National Nurses Convention Delegates Unanimously Re-Affirm Endorsement of Bernie Sanders for President

 In Video Greeting, Sanders Praises NNU as ‘One of our Great Unions’

WASHINGTON - Meeting in a national convention Saturday, more than 150 National Nurses United delegates from across the U.S. voted unanimously to re-affirm the union’s endorsement of Sen. Bernie Sanders for President.

The vote, by the nation’s largest organization of nurses, followed a video greeting to the RNs by Sen. Sanders in which he praised NNU as “one of our nation’s great unions,” and said he has been “proud to work with National Nurses United fighting to expand Medicare” and collective bargaining rights for nurses. The entire video message may be viewed at https://vimeo.com/143471247

“There is no job in this country that is more demanding, more important and more fulfilling than being a nurse,” said Sanders. “You take care of our young children when they get sick, you take care of our patients in their time of need, you take care of our veterans, when they come home from war with no legs, no arms, and no eyesight.”

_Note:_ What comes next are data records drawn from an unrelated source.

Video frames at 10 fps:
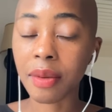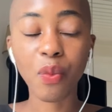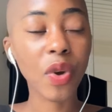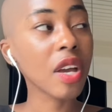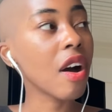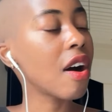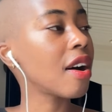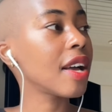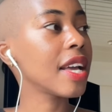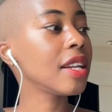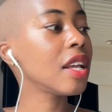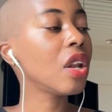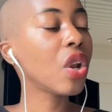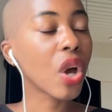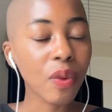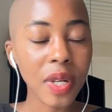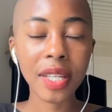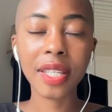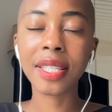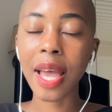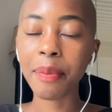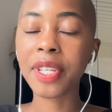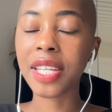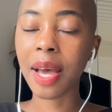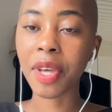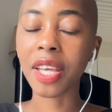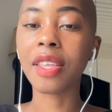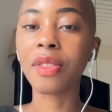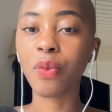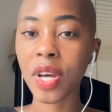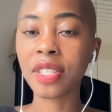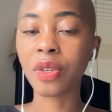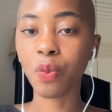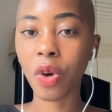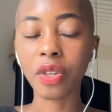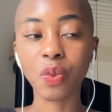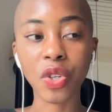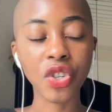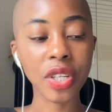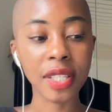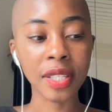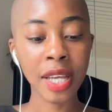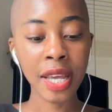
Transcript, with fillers: We are in a loneliness epidemic in the Western world, which is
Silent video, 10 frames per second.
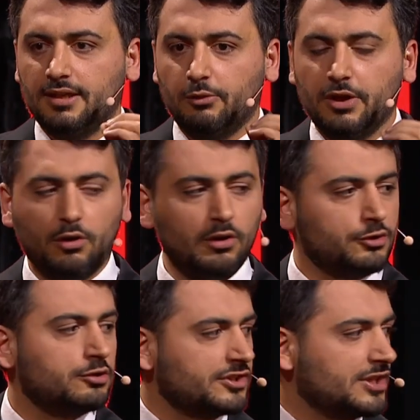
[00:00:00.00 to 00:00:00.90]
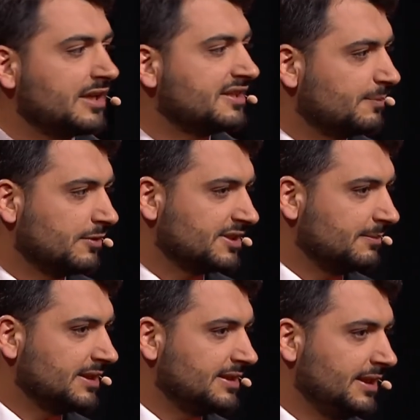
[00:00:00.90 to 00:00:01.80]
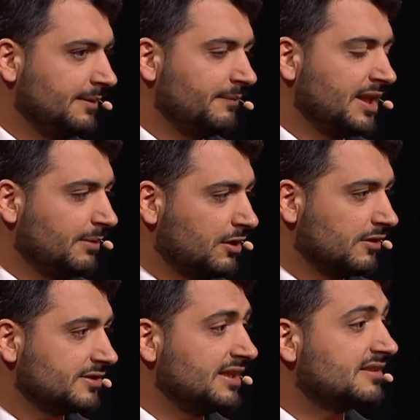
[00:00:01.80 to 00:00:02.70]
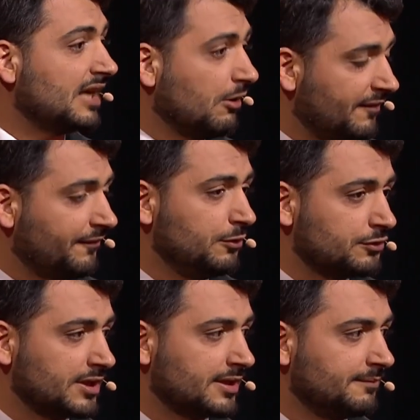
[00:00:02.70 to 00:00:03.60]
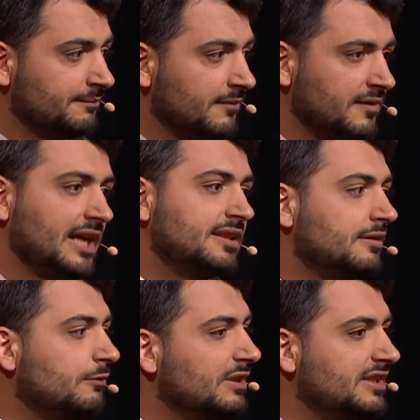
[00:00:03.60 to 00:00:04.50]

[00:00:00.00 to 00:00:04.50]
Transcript: we all should share responsibility because it's our future that all right. will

NNU Executive Director RoseAnn DeMoro noted how the Sanders campaign has been embraced by nurses across the country who have held more than 70 house parties for the campaign, attended and spoke at mass rallies for Sanders from coast to coast, and marched for Sanders at the first Democratic candidate debate in Las Vegas.

“He truly amplifies nurses values of caring, compassion and community,” said DeMoro, “Bernie’s campaign has also unified families. Nurses are working with their high school and college age children to support and promote the campaign, bringing families across generations.”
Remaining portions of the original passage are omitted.